**** Data

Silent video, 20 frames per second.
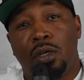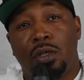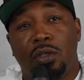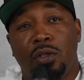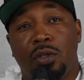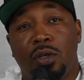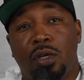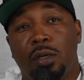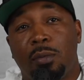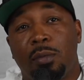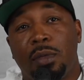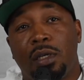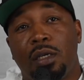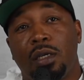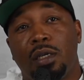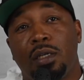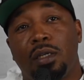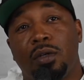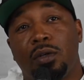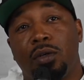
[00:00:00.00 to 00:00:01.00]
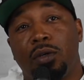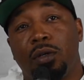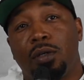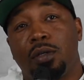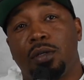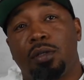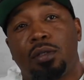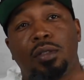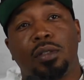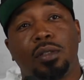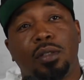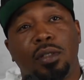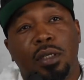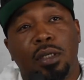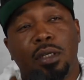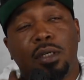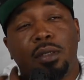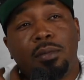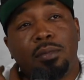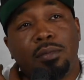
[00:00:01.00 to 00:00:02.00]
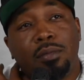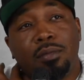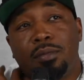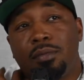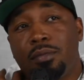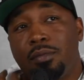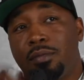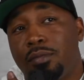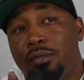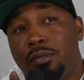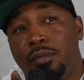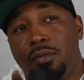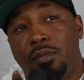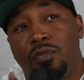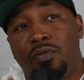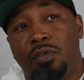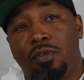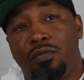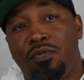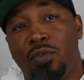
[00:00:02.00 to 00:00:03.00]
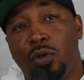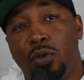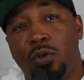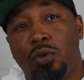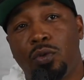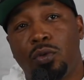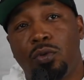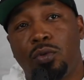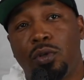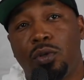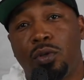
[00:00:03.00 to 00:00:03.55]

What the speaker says: you know what I mean, or for food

********

*Work request*. What is needed is a word-for-word transcription of all the entries, with the pictures dropped.

*Solution for this exercise*.
Silent video, 20 frames per second.
[00:00:00.00 to 00:00:01.00]
[00:00:01.00 to 00:00:02.00]
[00:00:02.00 to 00:00:03.00]
[00:00:03.00 to 00:00:03.55]

What the speaker says: you know what I mean, or for food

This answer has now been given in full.